With its continuous effort to use more renewable energy, Chicago has become one of the greenest cities in the USA. The city is committed with the goals of the Paris Agreement through the Chicago Climate Charter, and the local government unveiled a plan to power all municipal buildings only with renewable energy by the year 2025.
Chicago has been ranked twice as the greenest city in the US by the Green Building Adoption Index, and it holds the LEED for Cities Platinum Certification from the US Green Building Council. Chicago is also the first major city to get the ENERGY STAR Partner of the Year Award.
On November 16, 2018, the city launched its latest clean energy program: the Chicago Renewable Energy Challenge. Its main purpose is motivating the private sector to join the municipal government in its renewable energy goals, and there are two main guidelines for organizations who participate in the challenge:
Supplying 100% of their electricity from renewable sources by the year 2035.
Once the target is reached, sustaining a 100% renewable energy usage for at least 10 years.
Tracking and sharing progress in yearly reports, to motivate other organizations.
Serving as a city ambassador for renewable energy installation and purchasing.
Participants in the challenge can set the target for both owned and leased properties, and large organizations with multiple buildings can select one or more properties to participate. Once a participant reaches the target, it is designated as a “Chicago Renewable Energy Leader”.
Improve the energy performance of your building.
Power Supply Options in the Chicago Renewable Energy Challenge
There are many ways in which a company can use more renewable energy to power its operations. In the Chicago Renewable Energy Challenge, the following options are allowed:
On-site renewable energy installation: This is the most straightforward approach, where the company purchases and operates a renewable energy system. The net consumption of the building is lowered, which reduces the electricity bill.
Power Purchase Agreement (PPA): Alternatively, companies can purchase clean electricity from a renewable energy system owned by the supplier. Note that PPAs are possible with on-site and off-site installations.
Community solar power: A company can purchase part of a solar power system having multiple owners, where the electricity output is split based on the ownership share of each participant.
Renewable Energy Credits (REC): With this option, a company purchases Renewable Energy Credits from other organizations. Owners of renewable energy systems earn a Renewable Energy Credit (REC) for every 1,000 kWh of generation, and these can be traded like stock.
The Chicago Renewable Energy Challenge only allows limited use of RECs, since they do not represent actual electricity consumed by the building. Instead, the participant is “purchasing” credit for clean energy generation achieved by someone else.
Which Electricity Sources Are Considered Renewable in Chicago?
The definition of renewable energy sources is not always the same. For example, large-scale hydroelectricity is not always considered renewable, and there are also organizations that count nuclear power as a renewable source. In the case of Chicago, the following generation systems are considered renewable:
Biomass: Biodiesel, anaerobic digestion, organic waste, tree waste and landfill gas
Founding Members and Expected Benefits
The Chicago Renewable Energy Challenge has seven founding members, which include global organizations and academic institutions:
Karen Marie Salon
School of the Art Institute of Chicago
The University of Illinois at Chicago
When all seven founding members reach 100% renewable energy, they will be reducing their consumption from conventional sources by 184.5 million kWh per year - enough electricity to power 20,000 homes. The environmental benefit is equivalent to removing 30,000 cars from circulation, or saving 300,000 barrels of oil.

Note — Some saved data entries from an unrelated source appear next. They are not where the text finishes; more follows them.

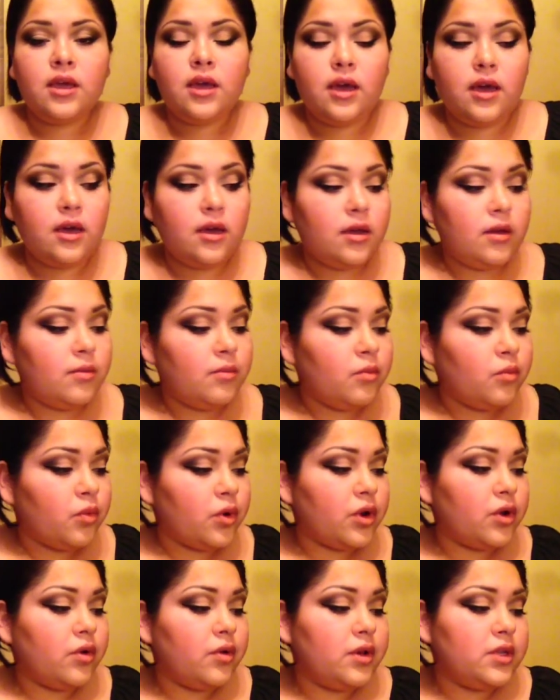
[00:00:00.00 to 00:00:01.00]

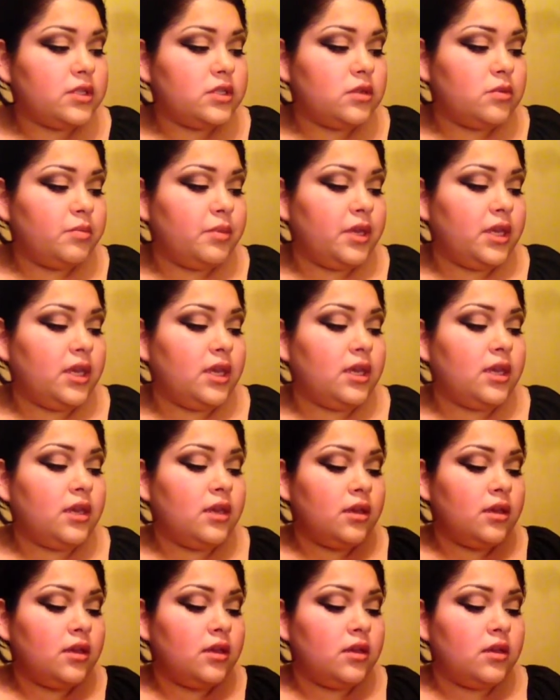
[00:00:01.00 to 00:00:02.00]
We're going to be
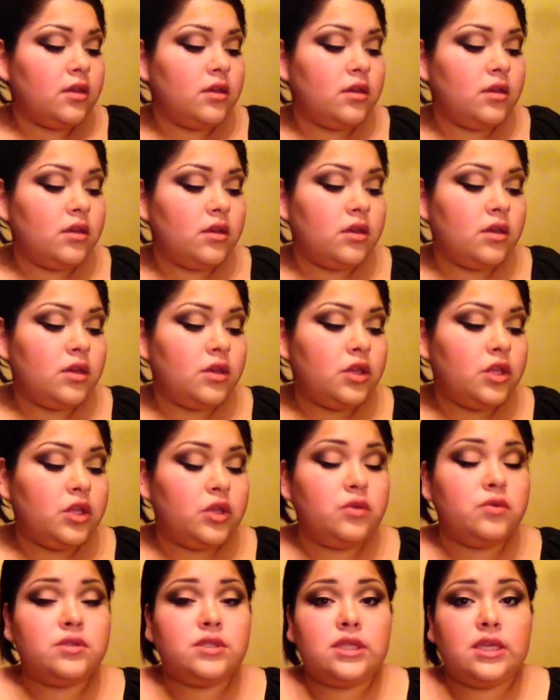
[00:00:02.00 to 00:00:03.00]

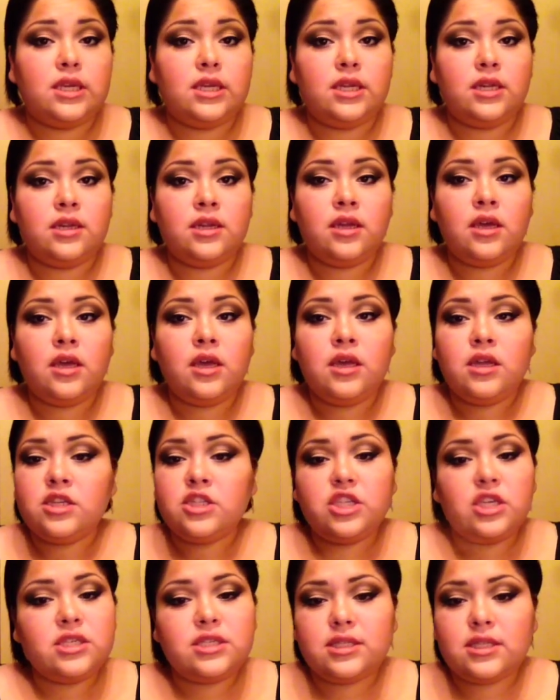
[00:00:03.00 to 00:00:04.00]
using
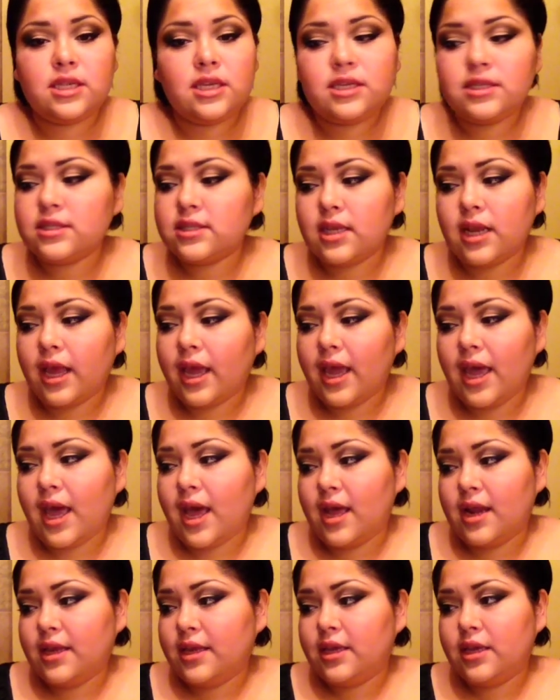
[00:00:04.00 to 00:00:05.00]
just things that I
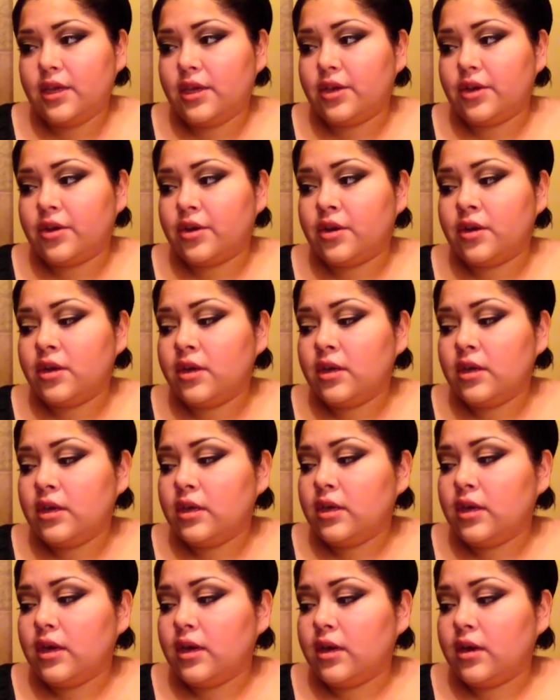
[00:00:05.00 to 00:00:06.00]
had here.
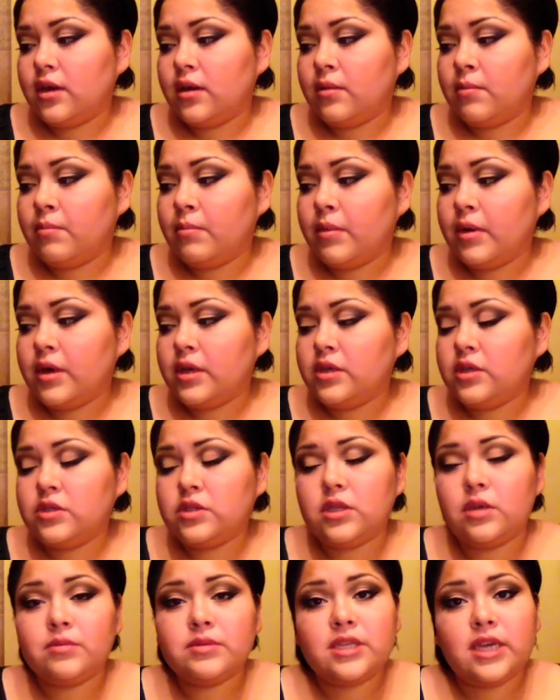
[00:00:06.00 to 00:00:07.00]

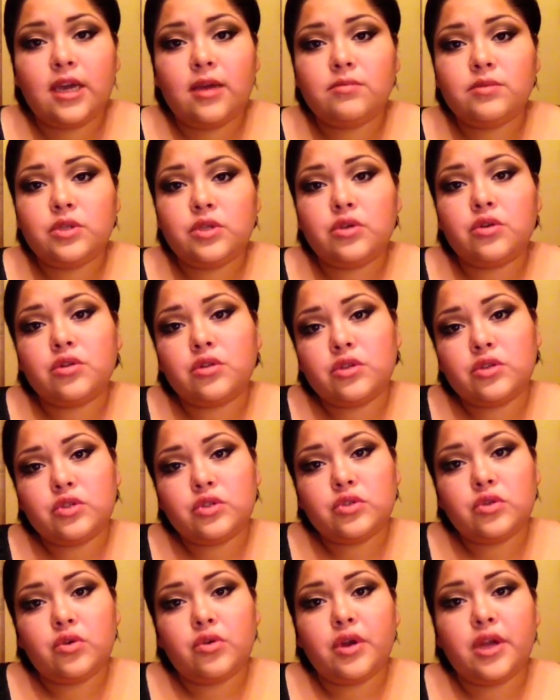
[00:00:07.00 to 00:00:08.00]
Sometimes you go to the
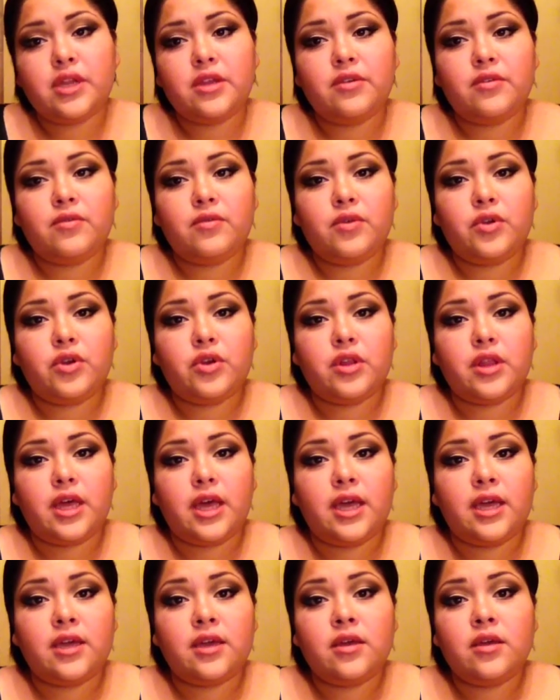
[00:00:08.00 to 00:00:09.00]
store and you're
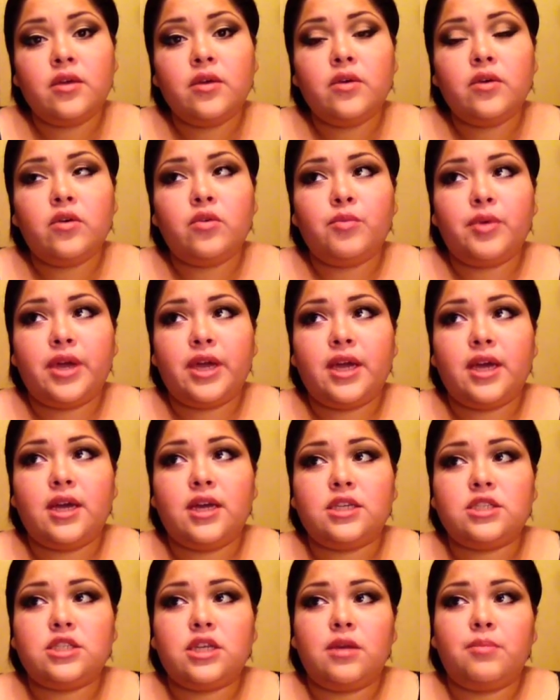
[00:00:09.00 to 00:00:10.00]
like, oh my
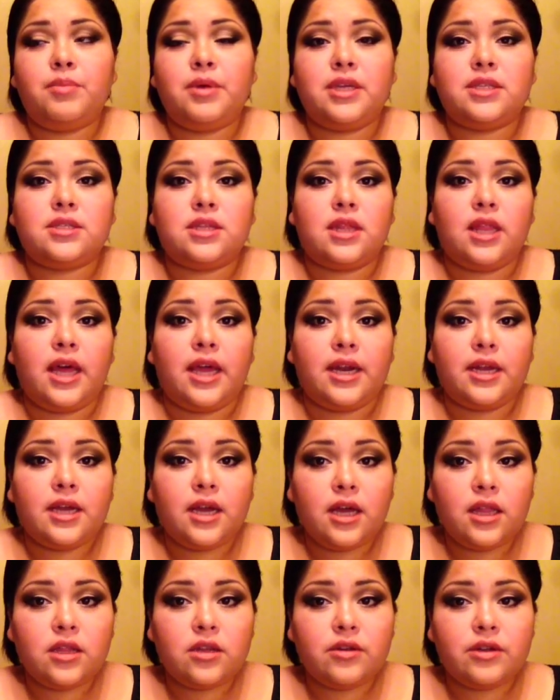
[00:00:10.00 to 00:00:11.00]
gosh, I picked a light
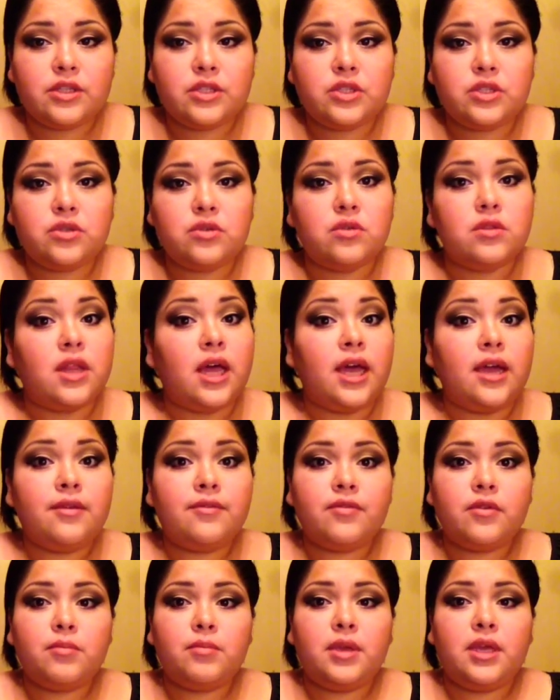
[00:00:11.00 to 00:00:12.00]
color, it's too light
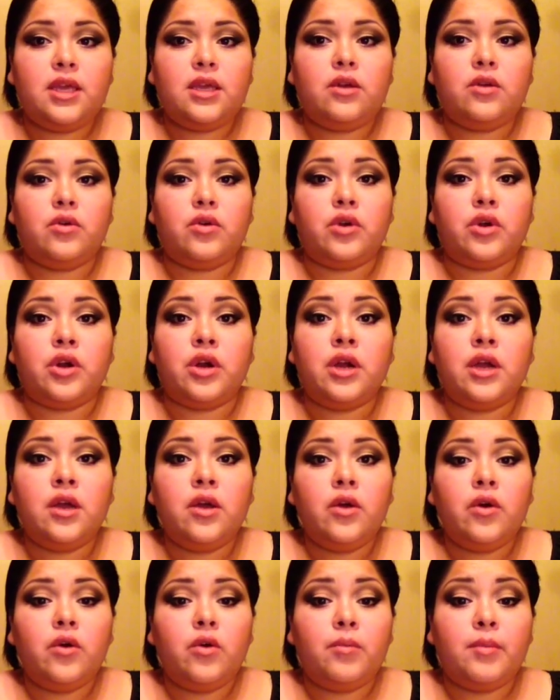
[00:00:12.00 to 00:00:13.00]
for me, or
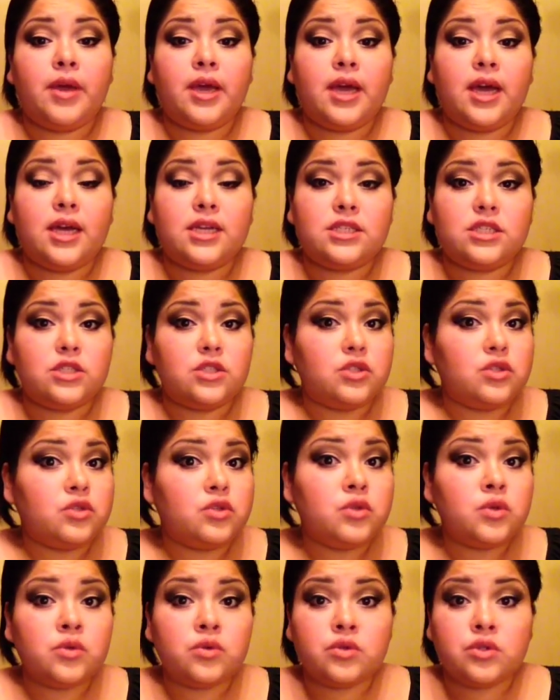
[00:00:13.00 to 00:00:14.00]
oh my gosh, it's
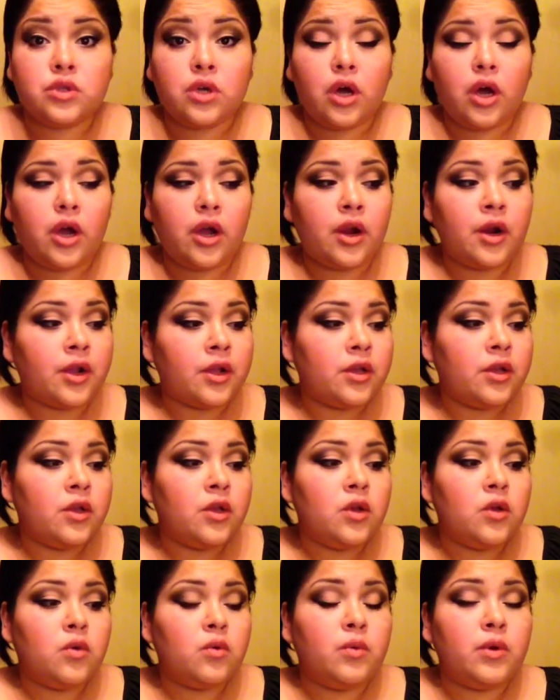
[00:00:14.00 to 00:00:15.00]
too dark.
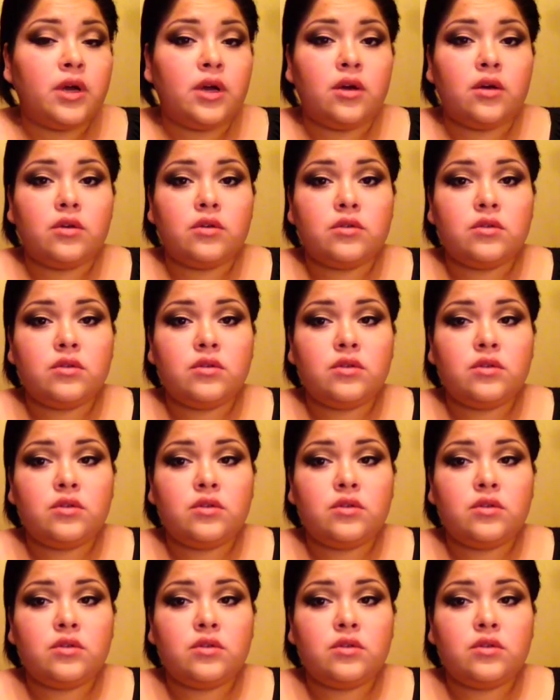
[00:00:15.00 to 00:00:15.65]
Well,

The Chicago Renewable Energy Challenge was modeled after another program called Retrofit Chicago, launched in 2012. In this program, participants aim for a 20% reduction in building energy use, and there are 90 participating properties with a floor area of 57 million sq. ft. So far, they have achieved an average reduction of 17%, saving $11 million per year.
Renewable generation and energy efficiency are excellent options to reduce the energy expenses of your building, while contributing to environmental sustainability. They also complement each other: while energy efficiency reduces consumption, renewable generation replaces the power supplied by conventional fossil fuels.
Keep in mind that every building has unique features, and any upgrades that improve energy performance must be adequate for the property. The best approach is getting an energy audit as a first step, to identify the energy efficiency measures and renewable technologies that yield the highest return on investment.